Anyway in the process of building an XT with it, I noticed it had 512KB of RAM on board but the RAM test only showed 256KB.
This isn't the end of the world because in the end a jumper switch + an AST Six Pak Plus, it now has 640KB.

But I'm mostly curious about what I missed / don't understand here when trying to diagnose the bad chip on the board itself.



Supersoft Diagnostics ROM showed bit 0 of bank 1 as bad.

- replaced the chip
- swapped the chips around in the bank
- replaced the socket

No change from all of these.

- tested CAS was linked with appropriate chips
- tested RAS was linked with appropriate chips
- replaced DRAM in bank 0 bit 0 (just in case it was holding the data line high or low)
- tested all address lines had continuity
- tested Data line had continuity (and all other appropriate pins)

No problems detected or changes in results.

If there was a problem with CAS, I'd expect a string of chip failures. Ditto for RAS.
If there was a problem with the data line, I'd expect all chips to fail.
If there was a problem with addressing, I'd expect it to not be limited to bit 0.

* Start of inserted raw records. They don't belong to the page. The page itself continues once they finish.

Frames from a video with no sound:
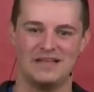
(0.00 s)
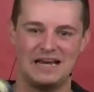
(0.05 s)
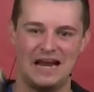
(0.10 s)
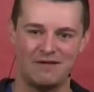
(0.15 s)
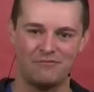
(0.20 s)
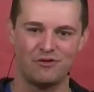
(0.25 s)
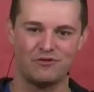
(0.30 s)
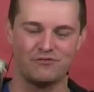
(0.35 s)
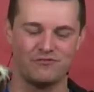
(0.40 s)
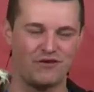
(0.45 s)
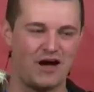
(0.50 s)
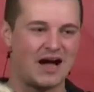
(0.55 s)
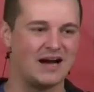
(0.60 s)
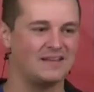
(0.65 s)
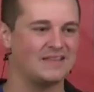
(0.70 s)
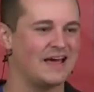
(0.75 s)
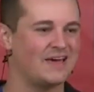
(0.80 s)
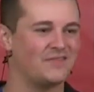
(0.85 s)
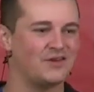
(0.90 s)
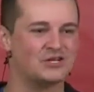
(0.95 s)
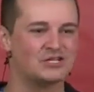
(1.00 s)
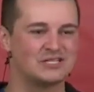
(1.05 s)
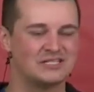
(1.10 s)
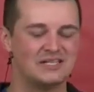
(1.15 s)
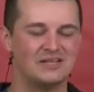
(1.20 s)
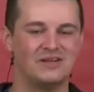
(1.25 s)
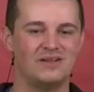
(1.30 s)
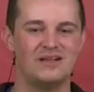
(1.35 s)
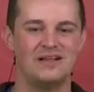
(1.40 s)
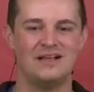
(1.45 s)
They never find that. They're
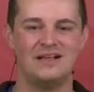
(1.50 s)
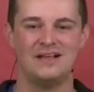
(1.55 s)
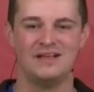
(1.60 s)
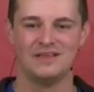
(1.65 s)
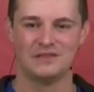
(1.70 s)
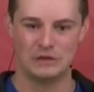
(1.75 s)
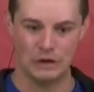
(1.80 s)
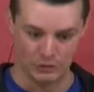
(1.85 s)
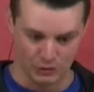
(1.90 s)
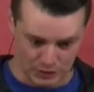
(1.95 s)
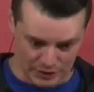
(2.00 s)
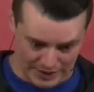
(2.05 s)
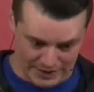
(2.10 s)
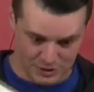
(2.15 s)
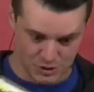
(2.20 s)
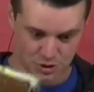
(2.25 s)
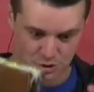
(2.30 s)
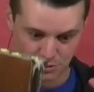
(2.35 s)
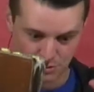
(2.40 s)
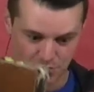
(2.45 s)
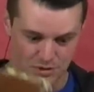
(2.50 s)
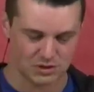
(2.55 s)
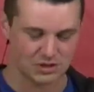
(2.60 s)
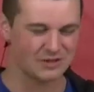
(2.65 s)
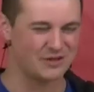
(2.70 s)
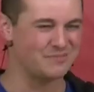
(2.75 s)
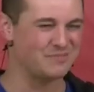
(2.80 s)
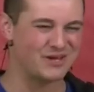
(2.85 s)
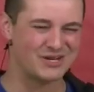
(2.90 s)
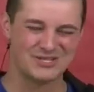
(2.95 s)
still, though they're in
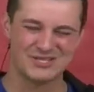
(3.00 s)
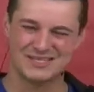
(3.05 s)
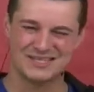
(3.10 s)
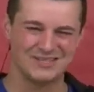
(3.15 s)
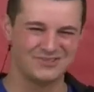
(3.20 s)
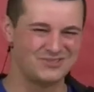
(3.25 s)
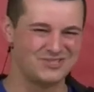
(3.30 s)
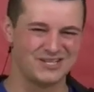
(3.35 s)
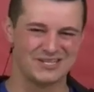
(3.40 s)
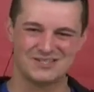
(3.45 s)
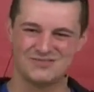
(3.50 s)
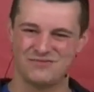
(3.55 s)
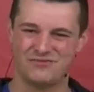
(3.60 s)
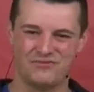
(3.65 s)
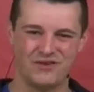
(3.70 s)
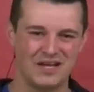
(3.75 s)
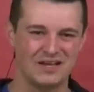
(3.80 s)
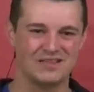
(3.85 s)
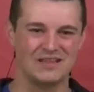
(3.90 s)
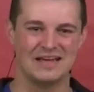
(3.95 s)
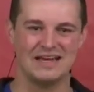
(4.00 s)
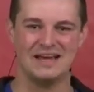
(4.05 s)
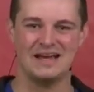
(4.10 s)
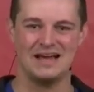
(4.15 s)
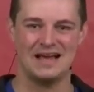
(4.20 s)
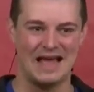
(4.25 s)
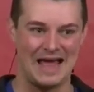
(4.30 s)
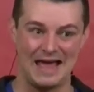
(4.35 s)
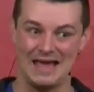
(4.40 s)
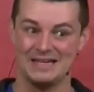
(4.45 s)
Jerusalem, they're still just
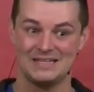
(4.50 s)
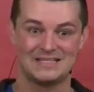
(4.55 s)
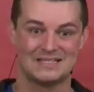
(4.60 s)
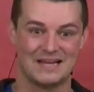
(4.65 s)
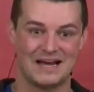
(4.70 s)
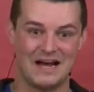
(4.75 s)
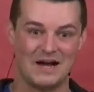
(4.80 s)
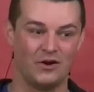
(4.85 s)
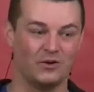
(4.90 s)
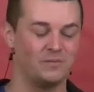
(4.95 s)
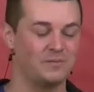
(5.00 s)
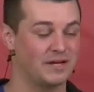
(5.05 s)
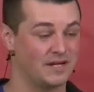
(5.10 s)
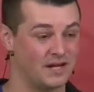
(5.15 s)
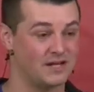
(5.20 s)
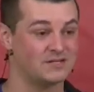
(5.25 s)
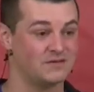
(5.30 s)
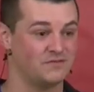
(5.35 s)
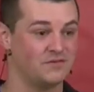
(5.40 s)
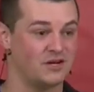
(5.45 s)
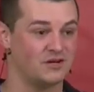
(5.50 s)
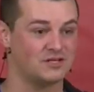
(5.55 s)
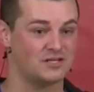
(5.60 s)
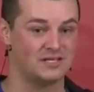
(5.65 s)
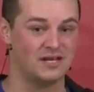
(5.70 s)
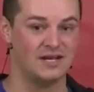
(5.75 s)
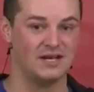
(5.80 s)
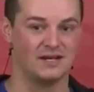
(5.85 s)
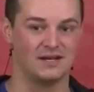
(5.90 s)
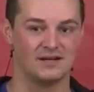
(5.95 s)
feeling exile because of their
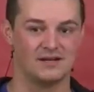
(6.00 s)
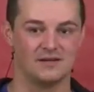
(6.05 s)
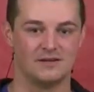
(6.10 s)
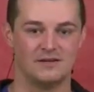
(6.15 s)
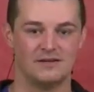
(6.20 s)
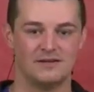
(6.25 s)
sin.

After adding the AST card (after all of the tests above):

When the on-board memory was not limited to 256KB, it also caused memory errors on the AST card including right through the 512KB to 640KB region - and with random bits and almost random locations. (I expected errors 256-512)
When the on-board memory was limited to bank 0 only, the memory test passed all the way up to 640KB.

Just has me scratching my head.
 
Did you try writing to and reading back from the memory that was supposed to be faulty?

Not through debug (or similar), just the SuperSoft tests.
What could this show me? I can move the jumper back and take out the AST card to run new tests.
 
With the way that is behaving, I would be tempted to test the RAM in another machine, just to rule that in/out for sure.

If it works with just one bank, perhaps test each bank one at a time.

I'm not sure I would fully trust the SuperSoft ROM if there is anything odd about the board (yea, those Taiwanese boards are usually fairly standard) it might need its BIOS to initialize it. If it boots, try a DOS based RAM tester. - Which reminds me, is there a good DOS-base RAM tester that runs in only 256k of RAM?